Bir Hadis’te efendimiz şöyle buyurur: “Nasıl yaşıyorsanız öyle ölürsünüz, nasıl ölürseniz öyle dirilirsiniz.” (Mirkât, 1/332)

Hz. Ömer (ra) ise bir sözünde şöyle der: “İnandığı gibi yaşamayanlar, yaşadıkları gibi inanmaya başlarlar.

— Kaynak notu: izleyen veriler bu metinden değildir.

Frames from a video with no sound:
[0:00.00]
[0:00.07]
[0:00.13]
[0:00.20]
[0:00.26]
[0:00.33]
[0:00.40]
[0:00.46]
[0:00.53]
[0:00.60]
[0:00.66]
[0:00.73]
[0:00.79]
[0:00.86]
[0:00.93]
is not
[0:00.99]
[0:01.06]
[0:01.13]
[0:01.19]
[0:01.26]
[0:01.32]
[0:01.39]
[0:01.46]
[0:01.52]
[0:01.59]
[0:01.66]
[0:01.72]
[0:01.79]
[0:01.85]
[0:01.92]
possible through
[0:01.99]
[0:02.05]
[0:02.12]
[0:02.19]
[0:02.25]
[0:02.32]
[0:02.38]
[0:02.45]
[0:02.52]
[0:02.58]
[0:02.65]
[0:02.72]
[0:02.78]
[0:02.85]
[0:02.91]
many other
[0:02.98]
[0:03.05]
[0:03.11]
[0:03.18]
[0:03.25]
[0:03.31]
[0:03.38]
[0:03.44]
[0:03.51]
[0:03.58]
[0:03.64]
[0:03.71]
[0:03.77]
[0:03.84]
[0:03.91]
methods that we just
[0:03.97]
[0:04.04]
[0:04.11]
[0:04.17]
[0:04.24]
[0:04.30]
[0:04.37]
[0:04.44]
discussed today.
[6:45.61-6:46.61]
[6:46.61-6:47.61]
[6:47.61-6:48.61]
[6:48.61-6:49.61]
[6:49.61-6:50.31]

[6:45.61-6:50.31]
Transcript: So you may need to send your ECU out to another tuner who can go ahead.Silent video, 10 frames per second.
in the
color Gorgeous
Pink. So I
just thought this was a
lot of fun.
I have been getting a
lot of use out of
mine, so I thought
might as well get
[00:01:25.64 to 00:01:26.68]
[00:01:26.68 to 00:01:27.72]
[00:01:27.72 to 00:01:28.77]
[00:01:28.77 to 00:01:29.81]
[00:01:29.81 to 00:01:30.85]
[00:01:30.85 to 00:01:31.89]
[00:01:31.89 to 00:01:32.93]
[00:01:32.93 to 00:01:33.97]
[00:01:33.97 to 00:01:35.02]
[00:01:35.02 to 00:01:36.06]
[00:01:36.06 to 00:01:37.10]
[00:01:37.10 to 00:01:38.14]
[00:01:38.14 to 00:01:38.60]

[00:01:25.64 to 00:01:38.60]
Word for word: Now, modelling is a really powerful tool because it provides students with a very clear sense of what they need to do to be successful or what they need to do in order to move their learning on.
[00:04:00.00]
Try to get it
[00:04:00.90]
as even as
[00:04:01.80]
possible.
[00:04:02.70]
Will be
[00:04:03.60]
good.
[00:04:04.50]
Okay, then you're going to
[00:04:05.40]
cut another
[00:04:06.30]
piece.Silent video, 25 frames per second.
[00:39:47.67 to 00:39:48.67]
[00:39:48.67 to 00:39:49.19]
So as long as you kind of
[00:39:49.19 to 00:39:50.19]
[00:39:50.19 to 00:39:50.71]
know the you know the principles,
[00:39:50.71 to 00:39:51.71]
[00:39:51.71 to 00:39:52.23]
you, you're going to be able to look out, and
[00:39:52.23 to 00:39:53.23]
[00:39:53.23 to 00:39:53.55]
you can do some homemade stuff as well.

Bu iki sözü birlikte değerlendirince şu çıkıyor:

Nasıl yaşadığına dikkat et, sen farkında olmadan artık yaşadığın şeyin doğru olduğuna (eksik veya hatalı olmadığına) inanmaya başlarsın. Gerçeği, kendi bilgine, mantığına, tecrübene göre değerlendirir ve ona göre bir yol çizersin.  Sanırsın ki doğru yoldasın.

Belki de şeytanın en büyük oyunu bize bu. Usulca kulağına eğilip: “sen yanlış bişey yapmıyosun ki, kimler neler neler yapıyor, senin yaptığında ne var ki, o kadar da olsun ne olcak başka neyimiz var sanki” gibi cümleleri fısıldaması.

Sen de buna inanırsın. Kendini sorgulamadan, gerçek kurallara göre ben neredeyim demeden, yaşadığına inanarak devam edersin hayatına. Ölüm geldiğinde de, ölümün yaşadığın gibi olur, ki artık çok geçtir. Öyle dirilecek ve öyle hesaba çekileceksindir.

Akıllı insan, o gün gelmeden, kendini hesaba çeken. Gerçek doğruyu bulan. Kendini doğru yola sevkeden. Ve doğru yolda olmayanlarla arkadaşlık etmeyendir. Çünkü insan, sürekli görüştüğü yakın arkadaşlarının ortalamasıdır.

O yüzden akla şu soru gelir: İnandığın şey inanman gereken şey mi, yoksa  etrafında gördüklerine göre kendince belirlediğin bir rota mı?